Hayden's Ferry Review

"Boundaries" by Tiffany Fritz

When Donna was ten years old and her father was sick, a rabbit offered a cure in exchange for a lock of her hair. But she'd always been afraid of everything. Wide-eyed and skittish and trembling, Donna had run from that rabbit. After two more weeks in the hospital, her father passed.

Kidney failure.

Someone could have donated one, the doctors said, but none were coming in. A stranger with a healthy kidney needed to die, or someone needed to willingly give one up. No one knew that it was Donna's fault. No one knew that Donna had let her father die over a lock of hair.

The medical bills came a month later, and she skipped the creaky step on her way down to the kitchen because she heard her mother crying. Until her father passed, Donna had never known her mother to cry. Now, without him to lean on, Donna’s mother did it all the time: at the grocery store, when putting Donna to bed, in the middle of the night.

"What's wrong?" she asked quietly, sliding up into a chair at the kitchen table.

Her mother wiped her eyes and gathered up the folded papers and envelopes into a single stack, but not before Donna could see all the zeroes.

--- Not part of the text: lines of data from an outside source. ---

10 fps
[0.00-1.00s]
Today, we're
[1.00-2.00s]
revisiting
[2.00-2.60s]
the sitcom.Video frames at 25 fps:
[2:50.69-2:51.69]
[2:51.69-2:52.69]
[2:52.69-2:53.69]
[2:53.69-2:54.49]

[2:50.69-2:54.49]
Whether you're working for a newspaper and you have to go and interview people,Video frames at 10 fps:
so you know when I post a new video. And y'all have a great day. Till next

"Nothing, sweetheart." She reached over and smoothed Donna's hair that way she did. Terribly gentle, even as she was breaking apart. Then she kissed Donna's forehead and got to her feet. "Can't sleep? You want something to eat?"

Her mother opened the fridge, which Donna already knew was empty. White-knuckling the handle, her mother's hand had started to shake. It was the middle of July, and the draft from the fridge was the only reprieve from the muggy summer night.

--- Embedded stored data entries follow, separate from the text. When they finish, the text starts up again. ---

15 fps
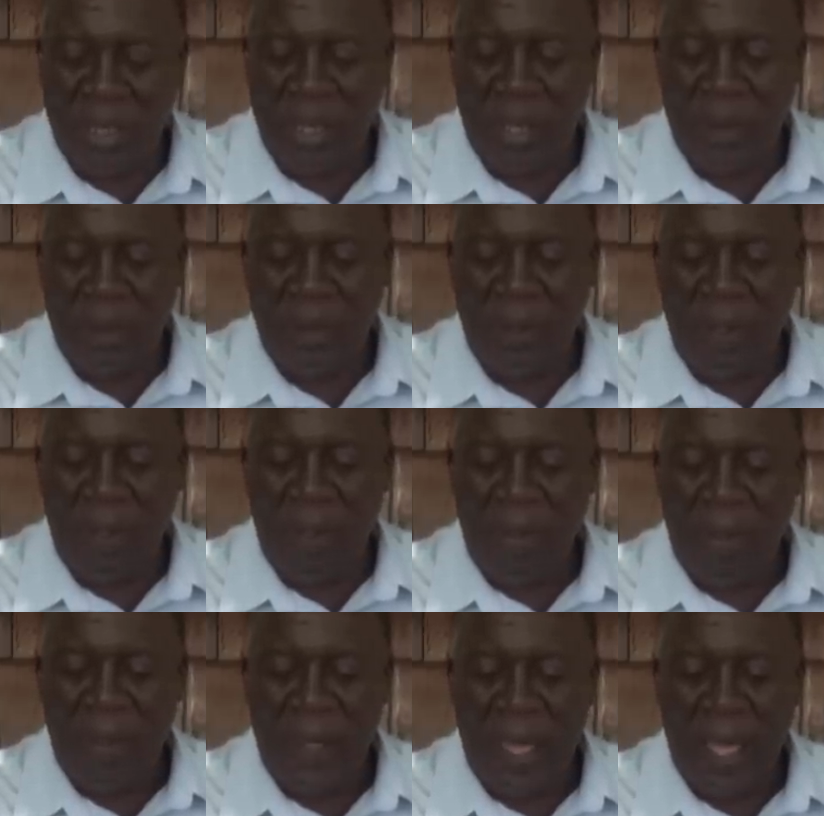earlier,
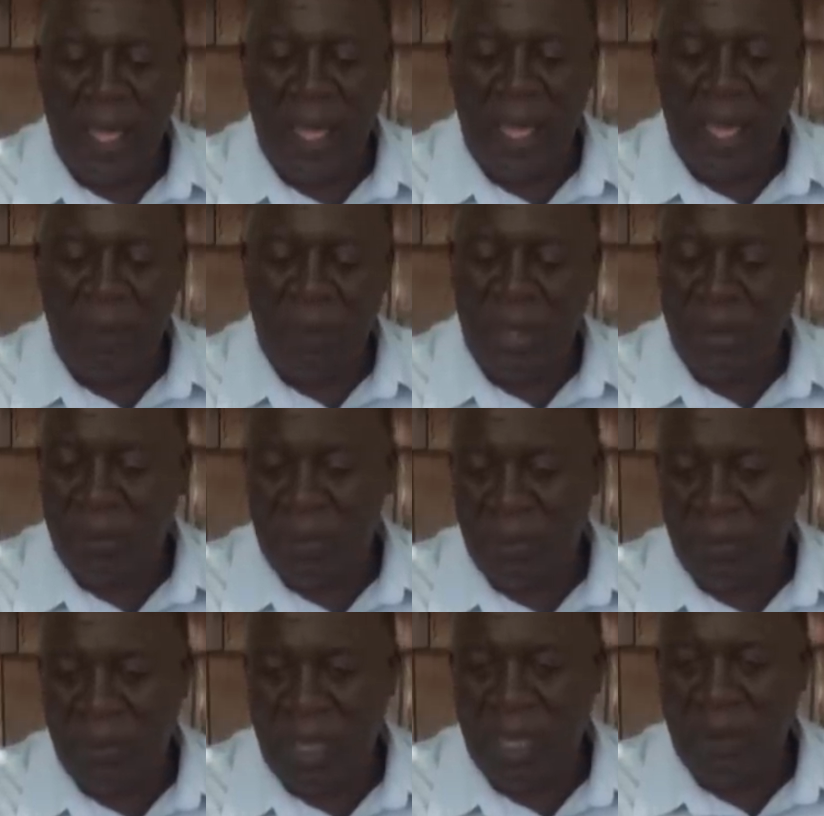uh, I went
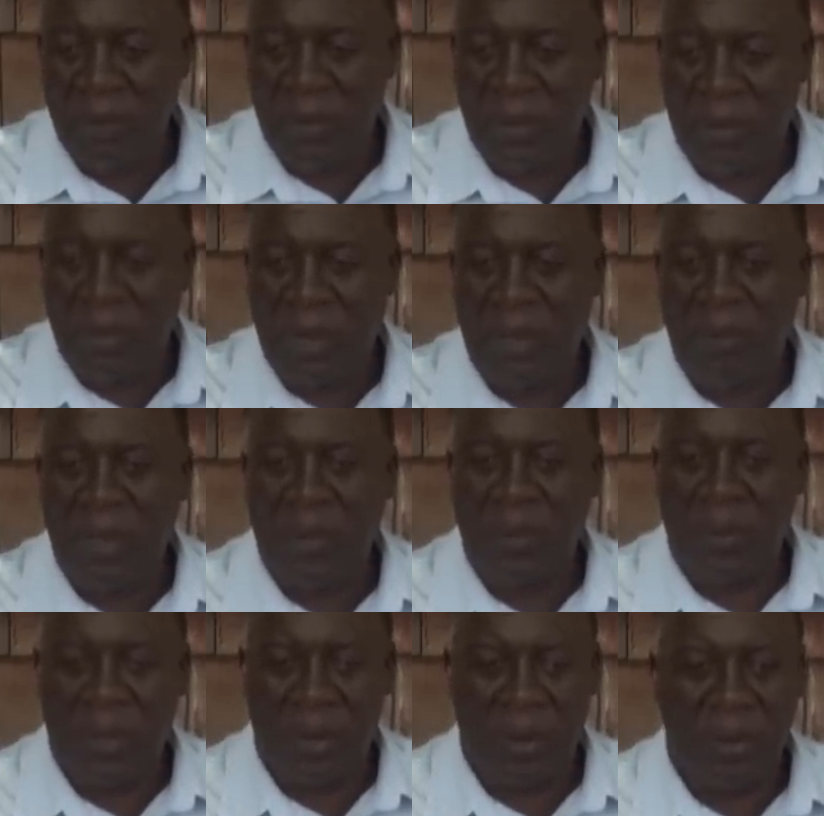to by him some time
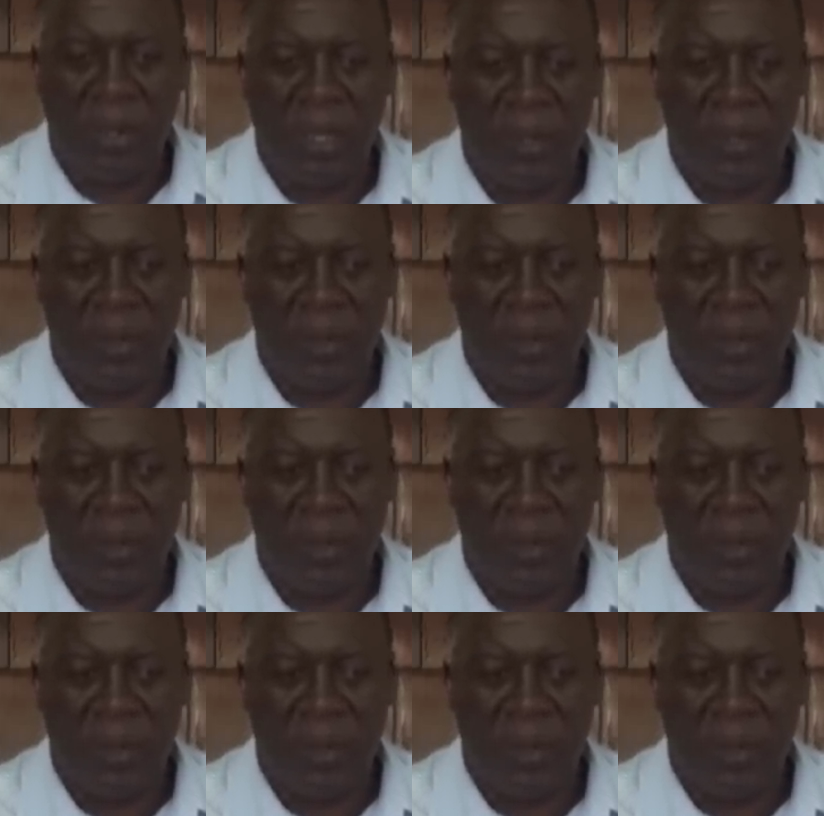ago, and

"I just came down for a glass of water," Donna lied.

She hopped out of her seat, went to get a glass from the cabinet, and filled it from the tap. The water was cloudy with bubbles. Donna hated to drink it when it looked like thatshe always worried it was dirty or wrong somehowbut with her mom watching her, she drank the whole glass. When she set it back on the counter, her little lungs gasped for breath.

And then it was done. She had proven that she didn't need anything else, and neither of them needed to confront the empty fridge or the bills that had come due.

"Will you sit down here with me for a while?" Her mother asked, her eyes glassy and staring straight through Donna. Donna nodded, shut the fridge for her mother, and urged her back to the kitchen table. Donna sat on the floor beside her and laid her head on her mother's lap. They sat like this for hours, and Donna pretended not to feel the way her mother cried.

*

Every afternoon when the final school bell rang, the kids in Donna's neighborhood gathered in the wash down the road. Rain had gouged the desert landscape, cutting a sandy scab between the palo verdes and mesquites that broke up the different neighborhoods at the edge of town. When school was out, though, summer downpours flooded the washes. Cats and coyotes alike were swept up and killed in those washes. The washes were seldom ever dry in July.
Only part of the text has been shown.